**Records from a collection**
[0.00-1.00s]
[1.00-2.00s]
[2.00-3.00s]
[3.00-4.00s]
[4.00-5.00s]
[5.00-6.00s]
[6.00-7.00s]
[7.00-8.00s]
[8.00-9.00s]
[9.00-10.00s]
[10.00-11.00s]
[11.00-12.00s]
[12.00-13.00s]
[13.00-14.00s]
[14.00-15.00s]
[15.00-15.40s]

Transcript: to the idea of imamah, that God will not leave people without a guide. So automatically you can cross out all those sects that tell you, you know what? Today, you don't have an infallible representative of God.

---

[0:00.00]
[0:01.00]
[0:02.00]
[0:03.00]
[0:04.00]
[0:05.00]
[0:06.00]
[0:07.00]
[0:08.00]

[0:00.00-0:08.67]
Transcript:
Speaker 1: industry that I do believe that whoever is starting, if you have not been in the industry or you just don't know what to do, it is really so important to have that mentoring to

**Exercise brief**
Reproduce the lines of the entries above from the one with "[0.00-1.00s]" to the one with "Transcript: to the", both included, exactly and without any other line.

**Written solution**
[0.00-1.00s]
[1.00-2.00s]
[2.00-3.00s]
[3.00-4.00s]
[4.00-5.00s]
[5.00-6.00s]
[6.00-7.00s]
[7.00-8.00s]
[8.00-9.00s]
[9.00-10.00s]
[10.00-11.00s]
[11.00-12.00s]
[12.00-13.00s]
[13.00-14.00s]
[14.00-15.00s]
[15.00-15.40s]

Transcript: to the idea of imamah, that God will not leave people without a guide. So automatically you can cross out all those sects that tell you, you know what? Today, you don't have an infallible representative of God.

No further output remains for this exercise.